First Prompt Pitfalls
| Pitfall | What happens | Fix |
|---|---|---|
| Goal only, no context | Code clashes with project style | Add file / stack / style info |
| Too many requirements at once | Output becomes a mess | Split into 2-3 steps |
| No constraints | AI adds dependencies or restructures | Declare off-limits areas first |
| No acceptance criteria | You can't tell if it's actually done | Specify how to verify |
A More Reliable Iteration Approach
Don't try to nail it in one shot on the first round.
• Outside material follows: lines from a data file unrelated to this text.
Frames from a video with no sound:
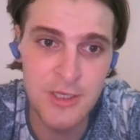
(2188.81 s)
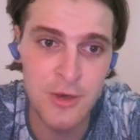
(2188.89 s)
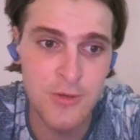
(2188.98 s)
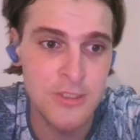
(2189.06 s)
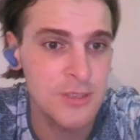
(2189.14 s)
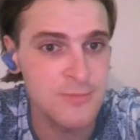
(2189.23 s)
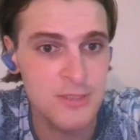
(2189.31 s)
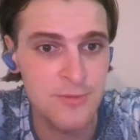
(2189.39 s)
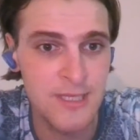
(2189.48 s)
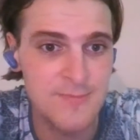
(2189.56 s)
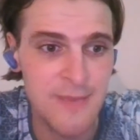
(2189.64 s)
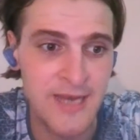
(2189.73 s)
In terms of the way
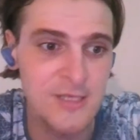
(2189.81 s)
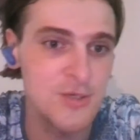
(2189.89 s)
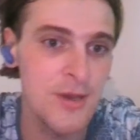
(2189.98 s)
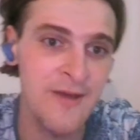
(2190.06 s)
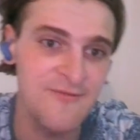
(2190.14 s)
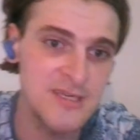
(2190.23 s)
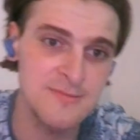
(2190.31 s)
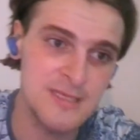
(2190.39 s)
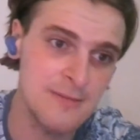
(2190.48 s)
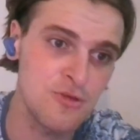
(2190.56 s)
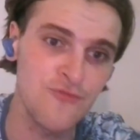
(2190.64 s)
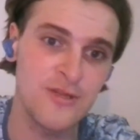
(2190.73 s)
it's managed, you have teams
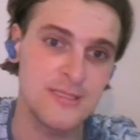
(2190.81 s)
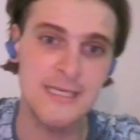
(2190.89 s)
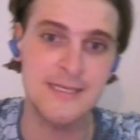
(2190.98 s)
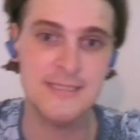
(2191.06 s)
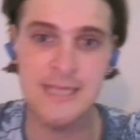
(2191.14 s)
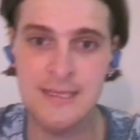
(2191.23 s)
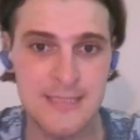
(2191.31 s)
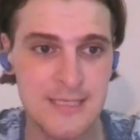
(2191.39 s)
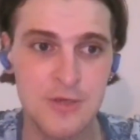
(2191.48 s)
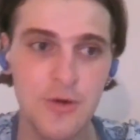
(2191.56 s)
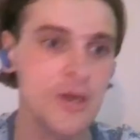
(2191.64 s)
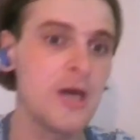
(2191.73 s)
like Bloemfontein,
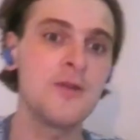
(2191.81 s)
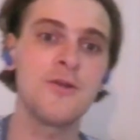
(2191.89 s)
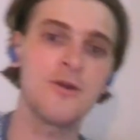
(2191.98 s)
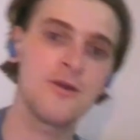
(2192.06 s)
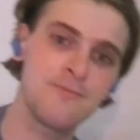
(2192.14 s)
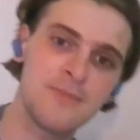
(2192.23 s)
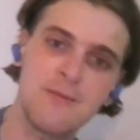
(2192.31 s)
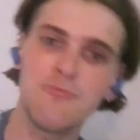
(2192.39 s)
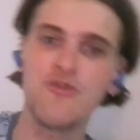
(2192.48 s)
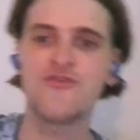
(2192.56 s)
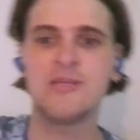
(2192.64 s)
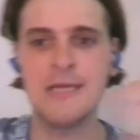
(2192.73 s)
Celtic going under, being
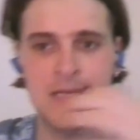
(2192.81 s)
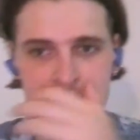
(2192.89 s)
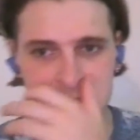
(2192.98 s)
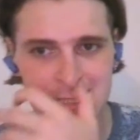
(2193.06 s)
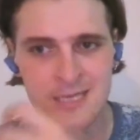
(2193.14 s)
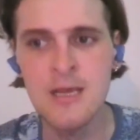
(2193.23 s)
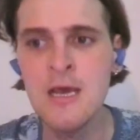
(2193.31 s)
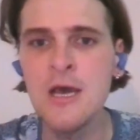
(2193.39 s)
moved cities, andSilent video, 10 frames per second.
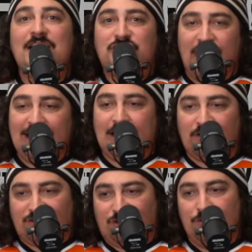Check our
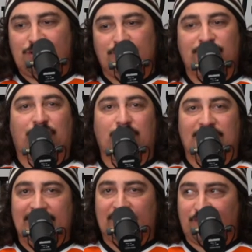socials for
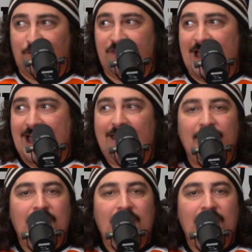links for that.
Try asking this way instead:
Don't write code yet.
First tell me your implementation approach, what edge cases you see, and how I should verify the result.
This lets you check whether the direction is right before any code gets written.
A Minimal First Exercise
Don't start with a complex feature. Pick something small like:
- Write a utility function
- Add a loading state to a button
- Extract a piece of repeated logic
- Explain an error message
These tasks are good because:
- Results are easy to verify
- The blast radius is small
- They help you build the right rhythm for working with AI
Practice
Try it right now:
- Pick a small task
- Write a prompt using
Role + Task + Context + Constraints + Output - Add an input/output example
- Have AI give you a plan first, then code
If you can run through these 4 steps smoothly, your first prompt is already way ahead of most people's "just ask whatever" starting point.